As the world grapples with the effects of the COVID-19 pandemic and African countries such as Nigeria announce their country-specific responses to the outbreak Nielsen has found that global consumers are adapting their purchase behaviour to cope with this rapidly evolving situation.
This insight stems from the identification of six key consumer behaviour threshold levels that tie directly to concerns around the novel coronavirus (COVID-19) outbreak.
These thresholds offer signals of spending patterns, particularly for emergency pantry items and health supplies with these patterns being mirrored across multiple markets.
Nielsen’s Global Intelligence leader Scott McKenzie says the spending patterns identified across the various thresholds will be critical to understand as stores work to maintain supply levels of in-demand items.

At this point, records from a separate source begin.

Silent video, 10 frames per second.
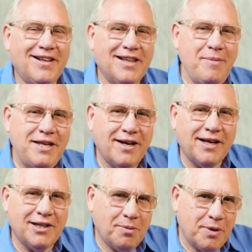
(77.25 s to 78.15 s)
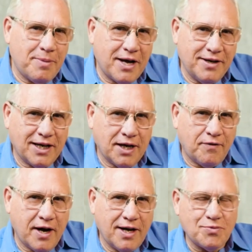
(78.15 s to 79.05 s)
Let me tell you a little bit about
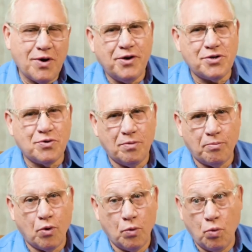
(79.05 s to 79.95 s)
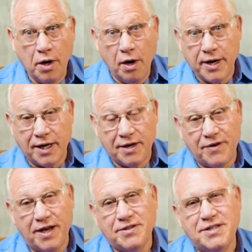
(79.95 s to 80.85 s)
negative ions, why they're so important. What are negative
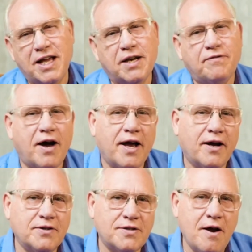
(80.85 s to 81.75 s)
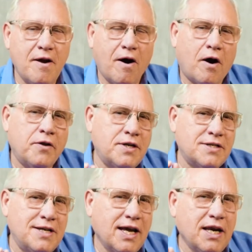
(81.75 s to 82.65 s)
ions? Negative ions are these
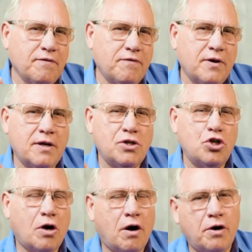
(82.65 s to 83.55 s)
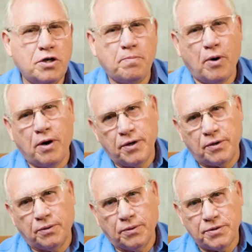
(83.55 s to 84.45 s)
negative charged
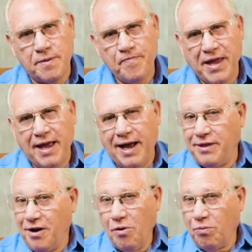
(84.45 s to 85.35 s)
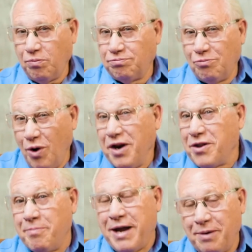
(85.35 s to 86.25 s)
particles, and one of
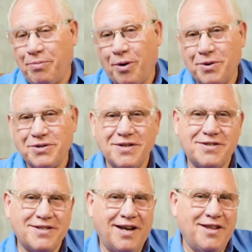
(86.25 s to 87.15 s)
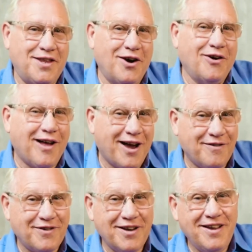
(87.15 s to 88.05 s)
their main purposes in their
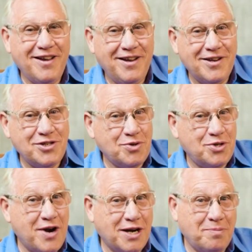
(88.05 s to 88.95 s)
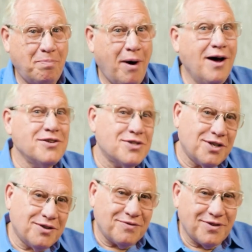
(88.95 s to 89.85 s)
life is to attract
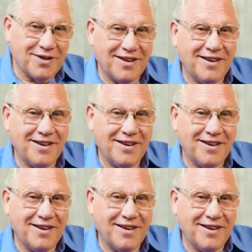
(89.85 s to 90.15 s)
positive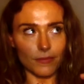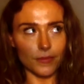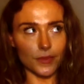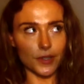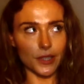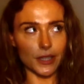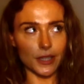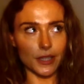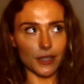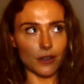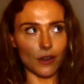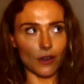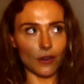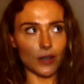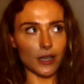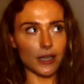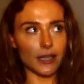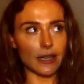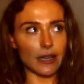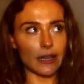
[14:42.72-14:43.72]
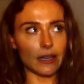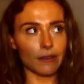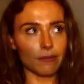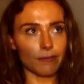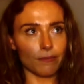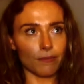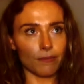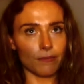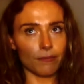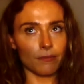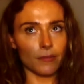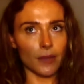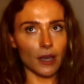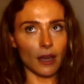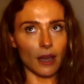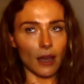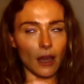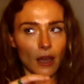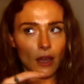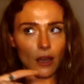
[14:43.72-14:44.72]
just noticing
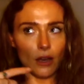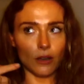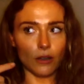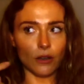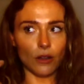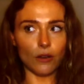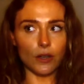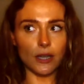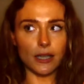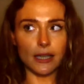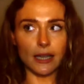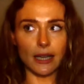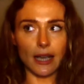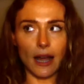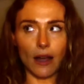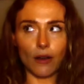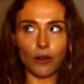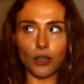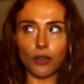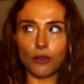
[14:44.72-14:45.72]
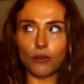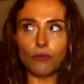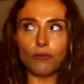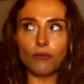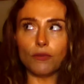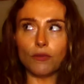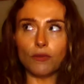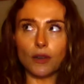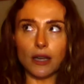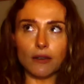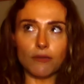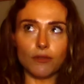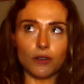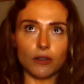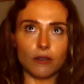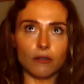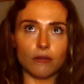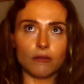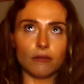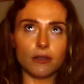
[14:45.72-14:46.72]
how you
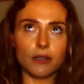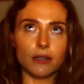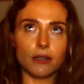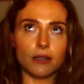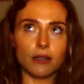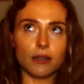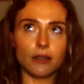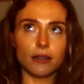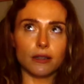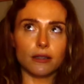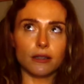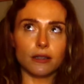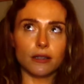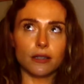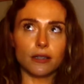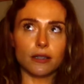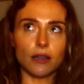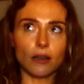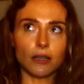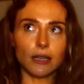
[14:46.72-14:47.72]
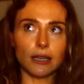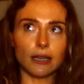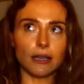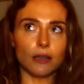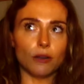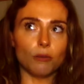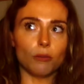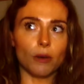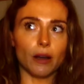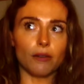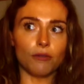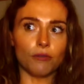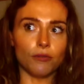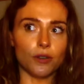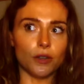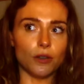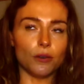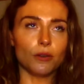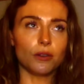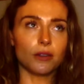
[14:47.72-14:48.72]
even subtly you might
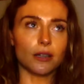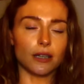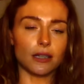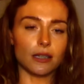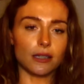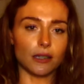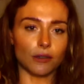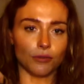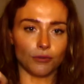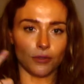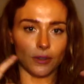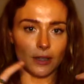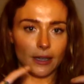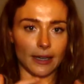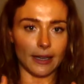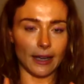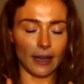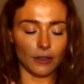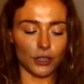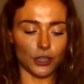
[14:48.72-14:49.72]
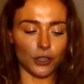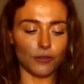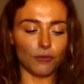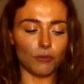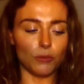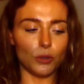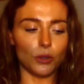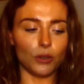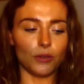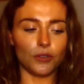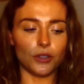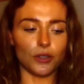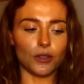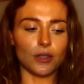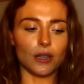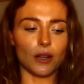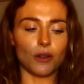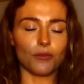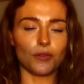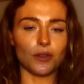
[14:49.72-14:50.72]
view things differently as you've moved
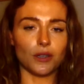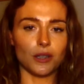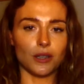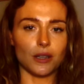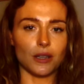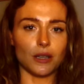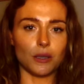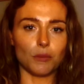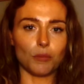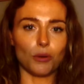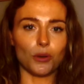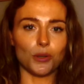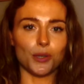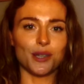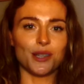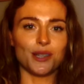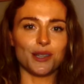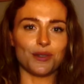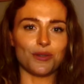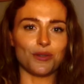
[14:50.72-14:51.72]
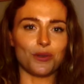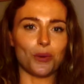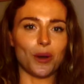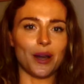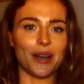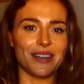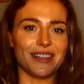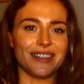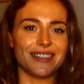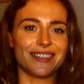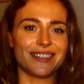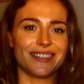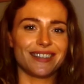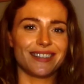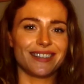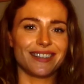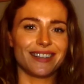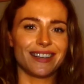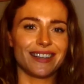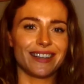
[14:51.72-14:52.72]
yourself into this positive
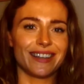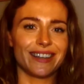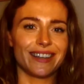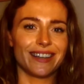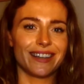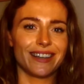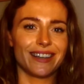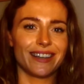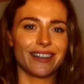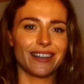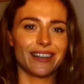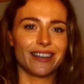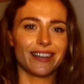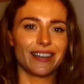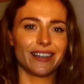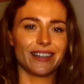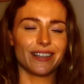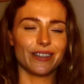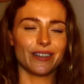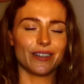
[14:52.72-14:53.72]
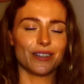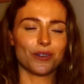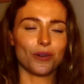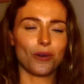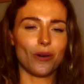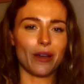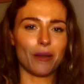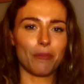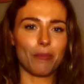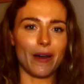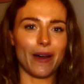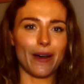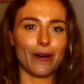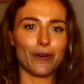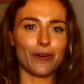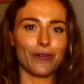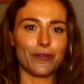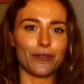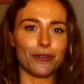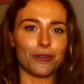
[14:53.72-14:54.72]
awareness. So it's quite
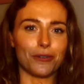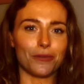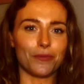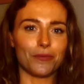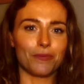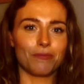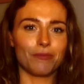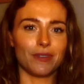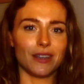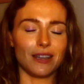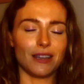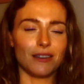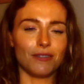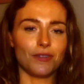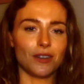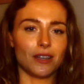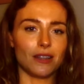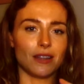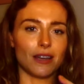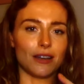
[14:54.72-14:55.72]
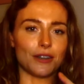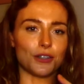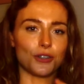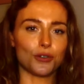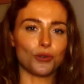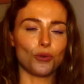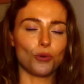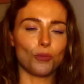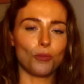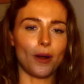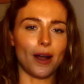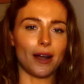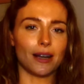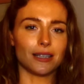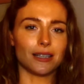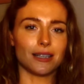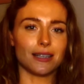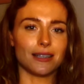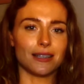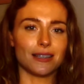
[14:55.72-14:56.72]
powerful, even in that short
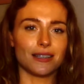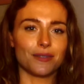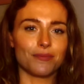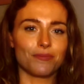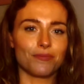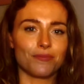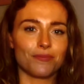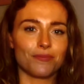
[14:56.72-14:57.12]
practice.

“As patterns begin to emerge in response to news events of this nature, it will be imperative for companies to learn from these scenarios so they can sustain growth even in times where COVID-19 is deeply impacting people’s lives.
These patterns will help provide leading and trailing indicators to those trying to understand how people will respond as developments continue to play out at different times in different countries,” says McKenzie.
Key purchase indicators
When reviewed across impacted countries these patterns (though still evolving), provide a set of leading indicators for packaged goods manufacturers and retailers faced with supply issues as they race to meet record levels of demand and changing purchase habits.
Nielsen has therefore developed six threshold levels, based on these indicators across markets which are detailed below. Each one correlates with different levels of consumption, but there are some common timing elements, which are primarily driven by news cycles.
Threshold Levels 1-4 show predictable signs of spending from consumers. In other words, depending on what stage any particular country is in, there are signs that spending occurs in a common way that may make it possible to predict what might happen next at a country level.
Overall, the world is largely past the first two stages of proactive health-minded buying that drove only minor changes to sales patterns.
As news reports detailed the continued and quick spread of the virus around the world, consumers in many countries jumped to threshold level 3: pantry preparations – where countries such as Nigeria currently are.
By this stage, consumers begin developing stockpiles of food and emergency supplies. These spending spikes lessen in the weeks after panic buying but spiked on subsequent news events or developments.
In many countries, localized COVID-19 news developments have ignited consumer demand to the “pantry preparation” threshold.
Reports of local transmission (and even deaths from COVID-19 in some markets) and government enforced containment measures drive consumer interest toward necessities one might need at home in times of ongoing crisis. Some of the more affected markets, such as Italy and South Korea, are, however, well past the mid thresholds of “pantry preparations” and even “quarantined living prep” moving onto the more advanced consumer thresholds of “restricted living”.
Looking ahead, learning from the purchase habits that were adopted in countries where consumers have progressed through the threshold levels, may help supply chain management in the countries entering the earlier threshold stages, particularly as governments enact more aggressive protocols as they learn more about the virus and its spread.
These public efforts also appear to shorten the time it takes for some countries to move through each threshold. As it stands, China is the only country with large levels of its population impacted to reach level 6 and begin returning to normal ways of living.
After extended periods of isolation, many Chinese workers have returned to offices and factories, with the exception of areas hardest hit, such as Hubei province.
Changed shopping behaviour.
In the coming days, Nielsen will gain further visibility into how consumers behave during threshold levels 5 and 6. For example, Italy’s decision to lock down the country in a bid to stem a rising number of cases, for example, will be a key case study of how consumers react through the ‘quarantine living preparations’ and ‘restricted living’ thresholds.
McKenzie comments; “Similar to experiences in China, we anticipate difficulties in online order fulfilment and supply chain constraints affecting those both inside and outside Italy, as consumers contend with extended periods of isolation and lack of normal access to shops.
“The outbreak has already caused an array of changes in shopping behaviour and we’re focused on understanding the ones that will come next, how long they’ll last—and whether any will stay with us after the outbreak is behind us,” he adds.
As this global health crisis continues to evolve, Nielsen will provide ongoing updates on the impact COVID-19 is having on consumer purchasing.